Directions: The listing must be copied out in full and exactly; no images go with it.

Dataset content:
━━━━━━━━

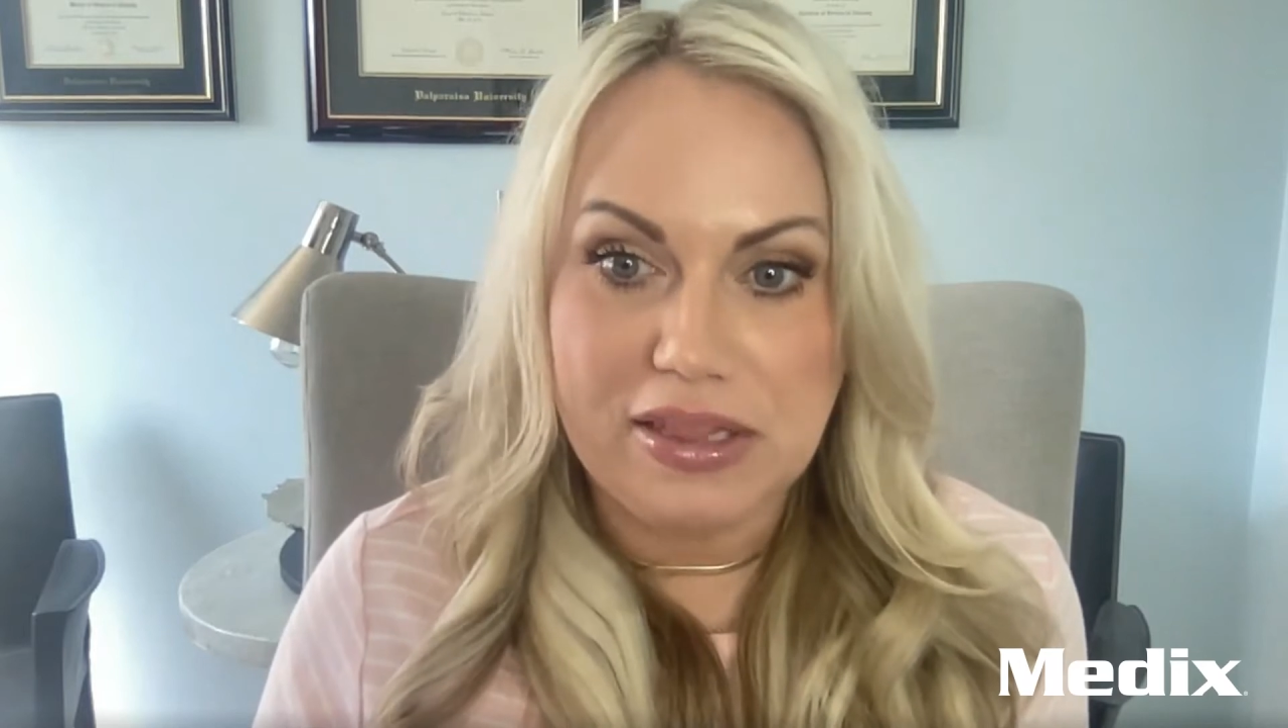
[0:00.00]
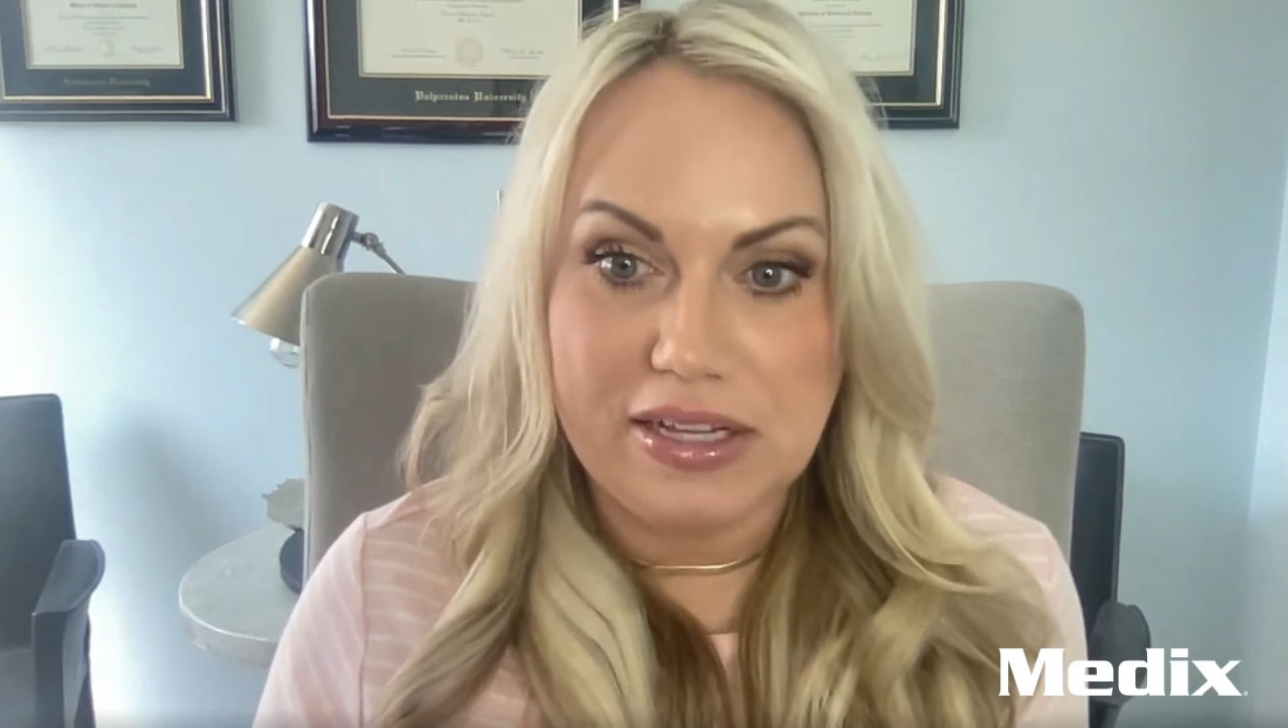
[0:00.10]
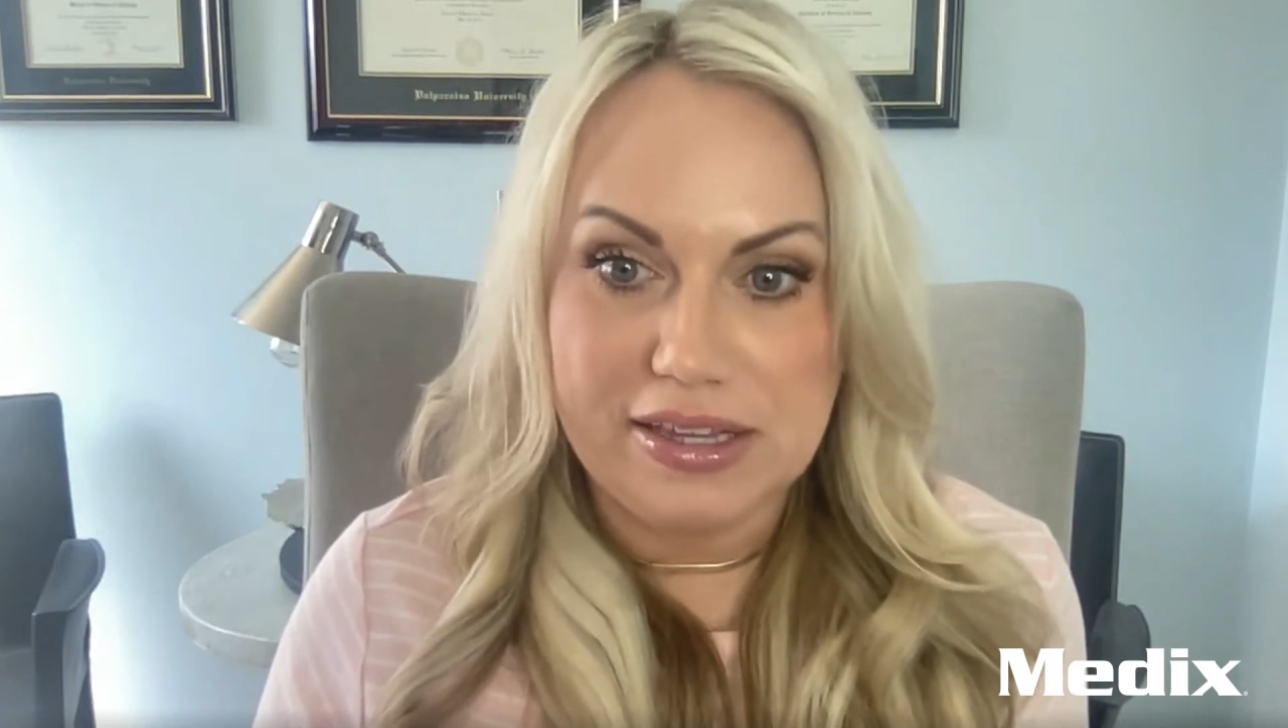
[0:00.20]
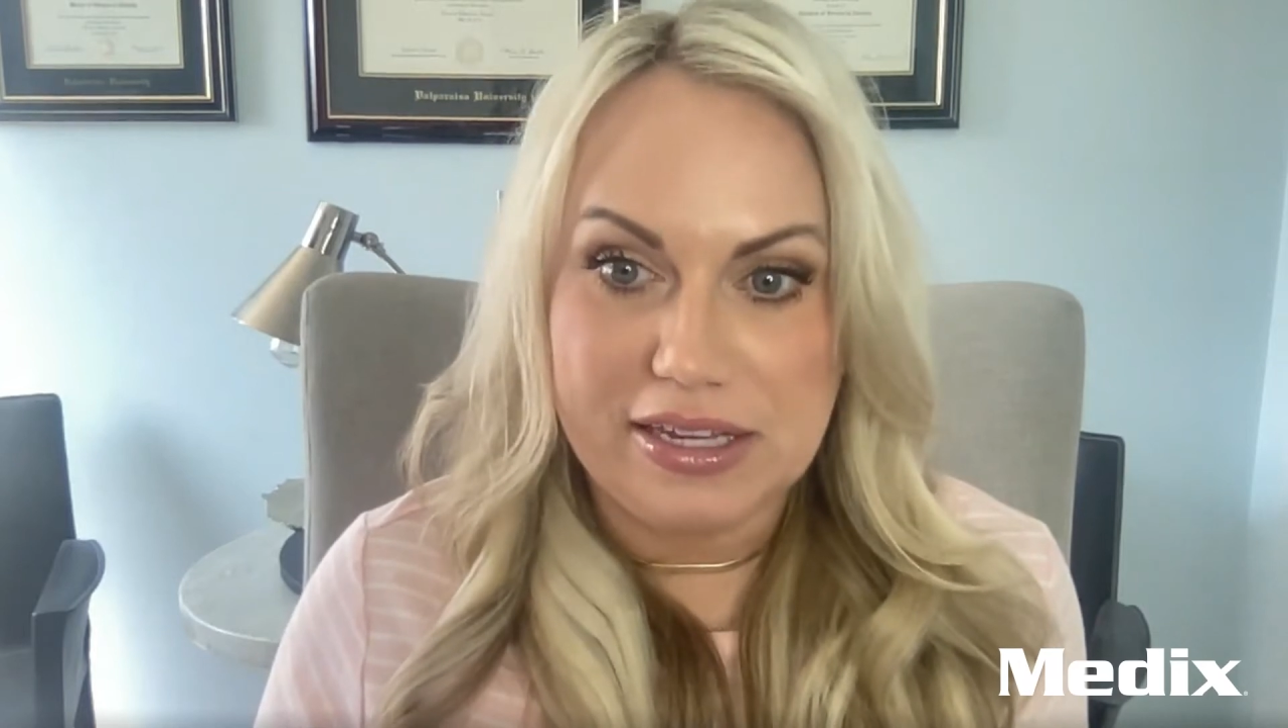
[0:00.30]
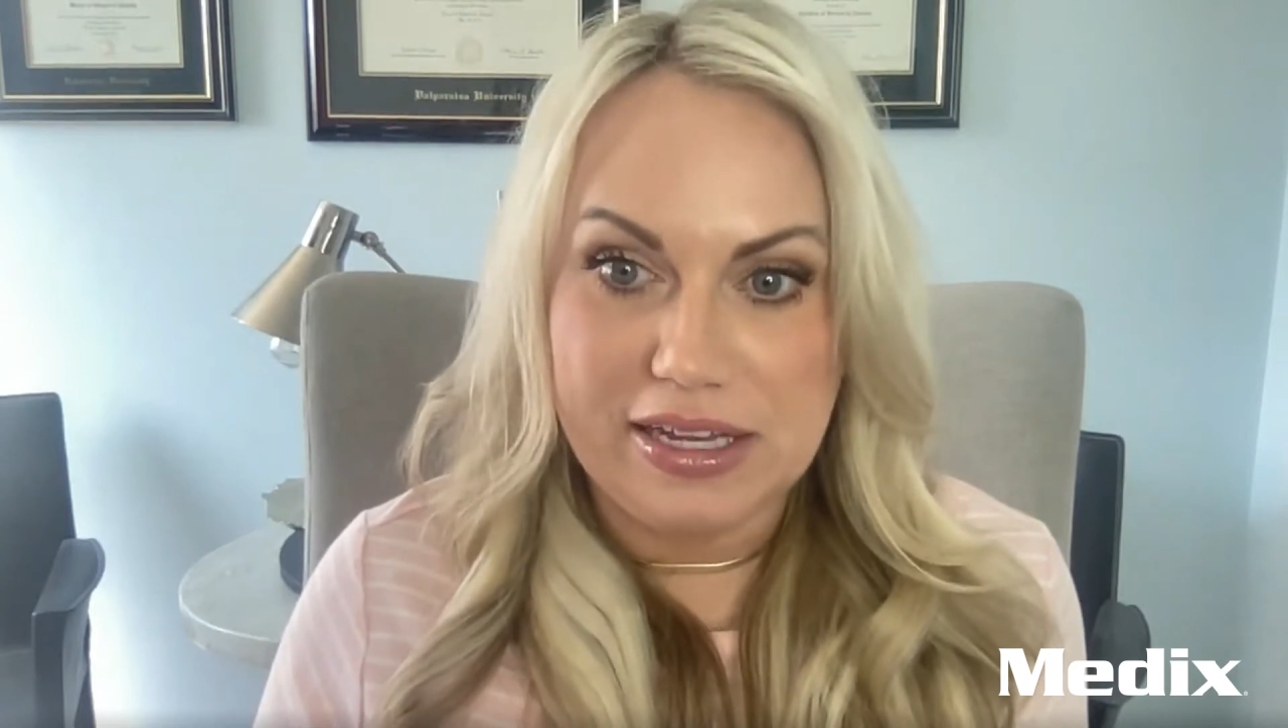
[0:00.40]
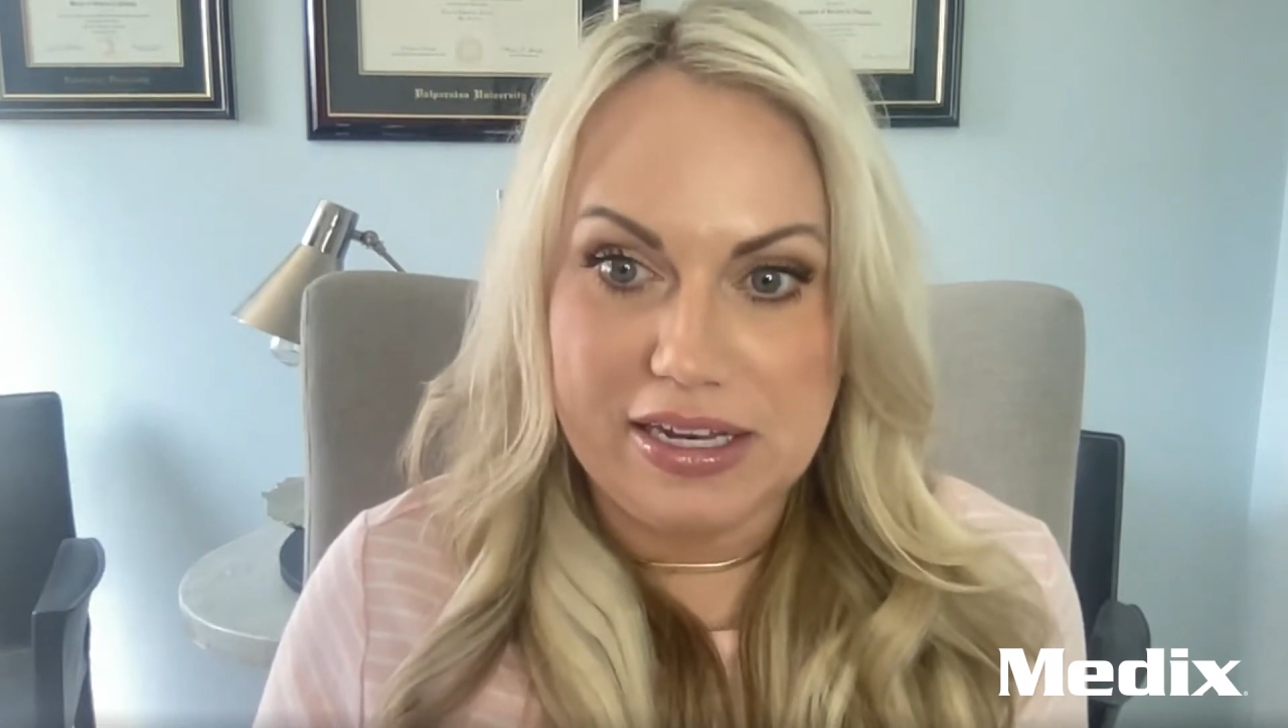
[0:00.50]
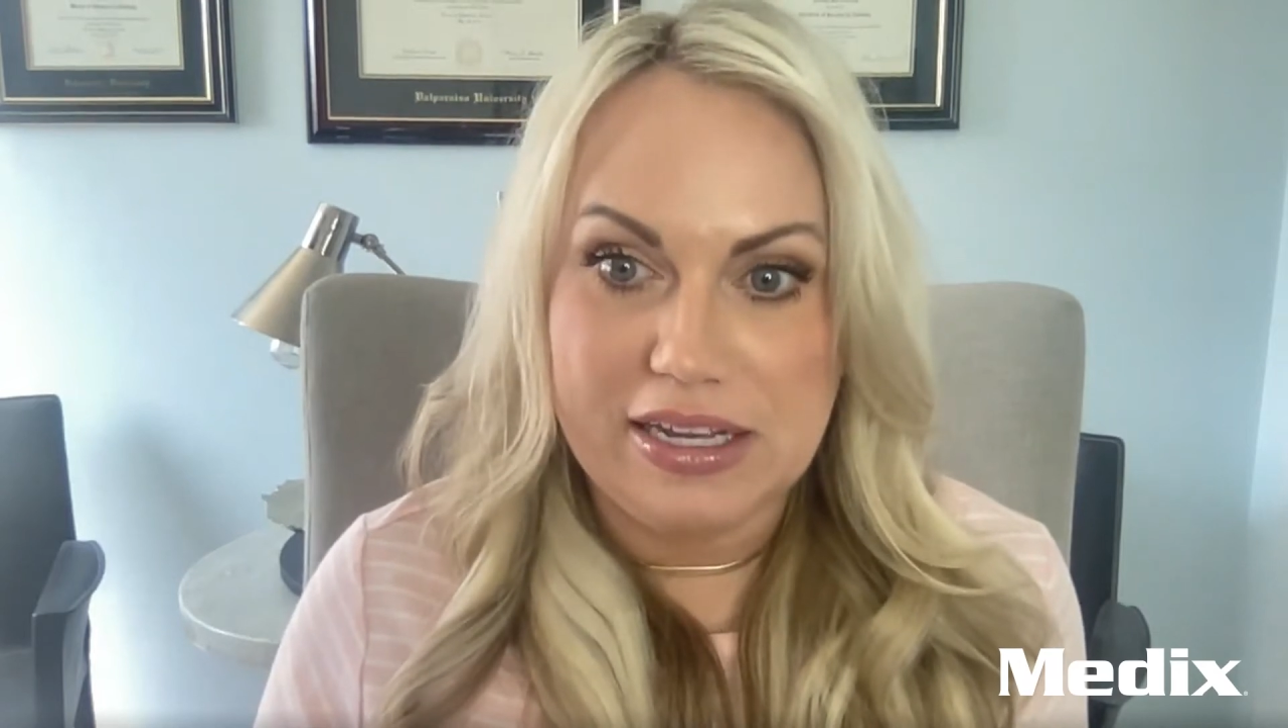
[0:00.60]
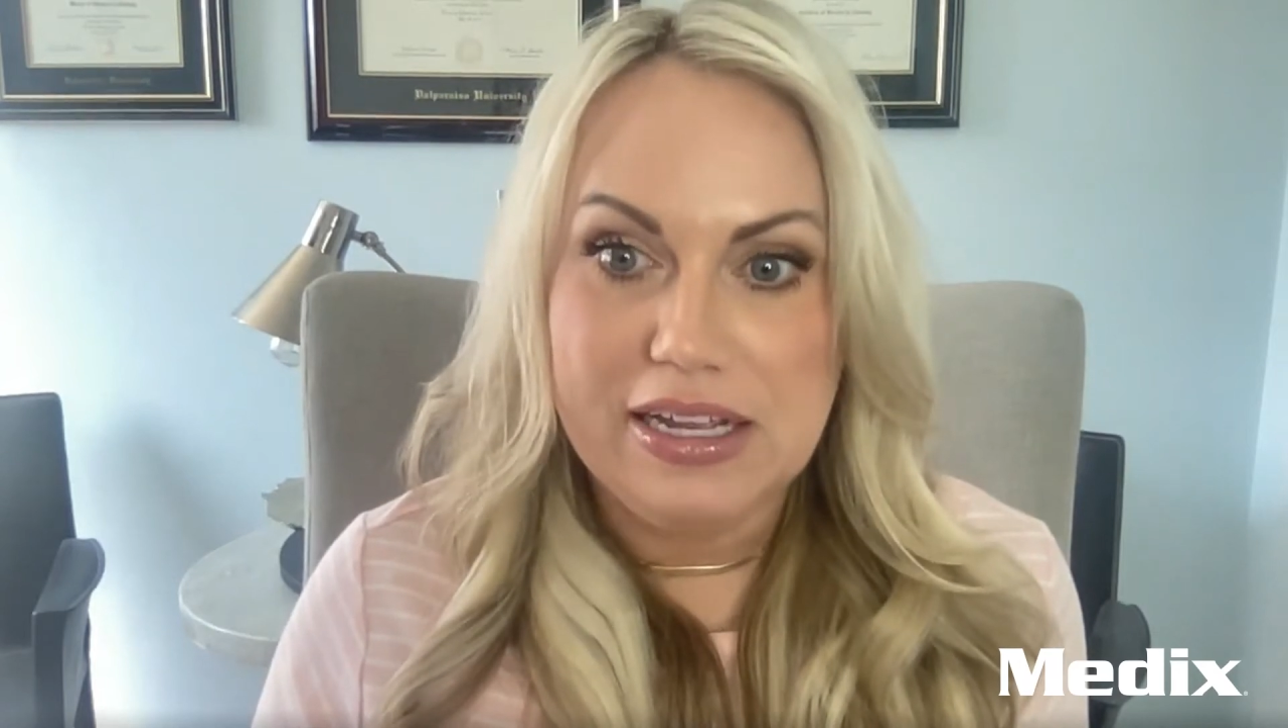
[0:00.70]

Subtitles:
listed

━━━━━━━━

Task solution:
[0:00.00]
[0:00.10]
[0:00.20]
[0:00.30]
[0:00.40]
[0:00.50]
[0:00.60]
[0:00.70]

Subtitles:
listed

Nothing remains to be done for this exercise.